Of course, there is room for improvement. You can pick up your socks, recycle more, eat less processed food. You can work on your relationship with others, especially when it comes to giving (and receiving) forgiveness. That list of things you need to work on, however, is not related to your validity as a Child of God.
You. Are. Enough.
This, my friends, is very different from believing you are Everything or that old “God only gives you what you can handle”.
The trap is there for all of us, but my hunch is those of us in church leadership find it easier to believe that we need to be everything before we can ever be enough. We measure our worth on the number of individuals who depend on us, or the achingly long list of “to-do’s”. We push through pain in the belief that this was what God had intended for our lives. We will pick ourselves up by our own bootstraps and soldier on because that’s what God wants.
One of the first stories in the Bible is the creation of humanity. If we could read the story in Hebrew we’d delight in the puns (well, I delight in puns… but that’s me) as the author speaks of “the human” (ha adam) who is brought up out of the earth (adamah). The story continues with the creation of someone who will be a helpmate for the human – and the word that is used to describe helpmate (ezer) is the same word that in the rest of Hebrew scriptures is used to describe God.

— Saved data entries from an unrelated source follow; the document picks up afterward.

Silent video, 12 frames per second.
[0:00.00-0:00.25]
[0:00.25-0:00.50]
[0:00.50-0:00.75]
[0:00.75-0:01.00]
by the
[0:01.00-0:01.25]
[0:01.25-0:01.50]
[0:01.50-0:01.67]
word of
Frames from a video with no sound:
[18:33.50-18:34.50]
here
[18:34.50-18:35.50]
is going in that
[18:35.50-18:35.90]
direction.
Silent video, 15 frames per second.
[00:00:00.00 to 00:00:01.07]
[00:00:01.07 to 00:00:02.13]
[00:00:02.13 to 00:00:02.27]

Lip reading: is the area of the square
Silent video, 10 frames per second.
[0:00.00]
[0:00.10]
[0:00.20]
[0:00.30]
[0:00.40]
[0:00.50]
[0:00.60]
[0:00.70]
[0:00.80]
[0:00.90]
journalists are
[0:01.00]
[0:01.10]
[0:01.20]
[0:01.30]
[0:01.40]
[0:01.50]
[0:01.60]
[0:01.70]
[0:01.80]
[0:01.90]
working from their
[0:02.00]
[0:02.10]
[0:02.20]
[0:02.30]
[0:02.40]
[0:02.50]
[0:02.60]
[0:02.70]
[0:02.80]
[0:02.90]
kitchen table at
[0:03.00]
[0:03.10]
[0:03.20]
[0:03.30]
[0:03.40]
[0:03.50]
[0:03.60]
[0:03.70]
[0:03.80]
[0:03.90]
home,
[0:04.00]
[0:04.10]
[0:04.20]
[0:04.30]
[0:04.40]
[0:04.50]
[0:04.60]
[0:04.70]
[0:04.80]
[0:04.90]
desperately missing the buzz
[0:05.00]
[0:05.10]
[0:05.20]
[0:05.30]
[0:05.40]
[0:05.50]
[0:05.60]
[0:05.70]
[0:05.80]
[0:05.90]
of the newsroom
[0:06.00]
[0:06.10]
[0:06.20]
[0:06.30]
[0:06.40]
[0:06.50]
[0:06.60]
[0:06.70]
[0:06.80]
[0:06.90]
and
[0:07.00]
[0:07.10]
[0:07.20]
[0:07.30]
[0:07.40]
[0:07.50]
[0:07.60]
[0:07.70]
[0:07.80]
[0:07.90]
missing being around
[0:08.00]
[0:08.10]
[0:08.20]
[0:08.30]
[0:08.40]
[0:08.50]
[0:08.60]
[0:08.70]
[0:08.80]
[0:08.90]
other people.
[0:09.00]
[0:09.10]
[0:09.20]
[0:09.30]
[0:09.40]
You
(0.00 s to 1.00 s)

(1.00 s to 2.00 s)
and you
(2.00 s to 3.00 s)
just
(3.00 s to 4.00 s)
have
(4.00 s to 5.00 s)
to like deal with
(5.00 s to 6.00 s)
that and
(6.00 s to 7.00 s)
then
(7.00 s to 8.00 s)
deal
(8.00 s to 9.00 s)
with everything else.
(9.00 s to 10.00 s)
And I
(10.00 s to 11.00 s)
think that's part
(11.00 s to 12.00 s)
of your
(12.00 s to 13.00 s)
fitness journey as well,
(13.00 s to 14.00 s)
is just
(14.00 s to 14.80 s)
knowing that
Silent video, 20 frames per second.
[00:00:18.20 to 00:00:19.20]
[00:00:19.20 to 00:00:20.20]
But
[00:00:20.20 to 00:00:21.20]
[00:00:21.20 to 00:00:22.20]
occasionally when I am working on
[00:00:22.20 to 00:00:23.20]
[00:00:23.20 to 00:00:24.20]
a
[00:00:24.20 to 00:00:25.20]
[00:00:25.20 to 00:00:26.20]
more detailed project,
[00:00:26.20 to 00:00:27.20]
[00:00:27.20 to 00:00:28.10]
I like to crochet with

We are not meant to do this life alone. Our very foundation is the very being of God, but we have been given helpmates. They are amongst those in our closest circle, our pastors, our therapists, our coaches. WE are not meant to be Everything. We can’t be Everything.
We are enough.
There is no weakness in finding helpmates. It doesn’t mean we aren’t good enough, or strong enough. We are created to need one another, and God has provided us with the gift of community. These next few months may be more difficult than we can imagine, and I believe we are not meant to do them alone.
May God be with us all… and may we each be there for one another.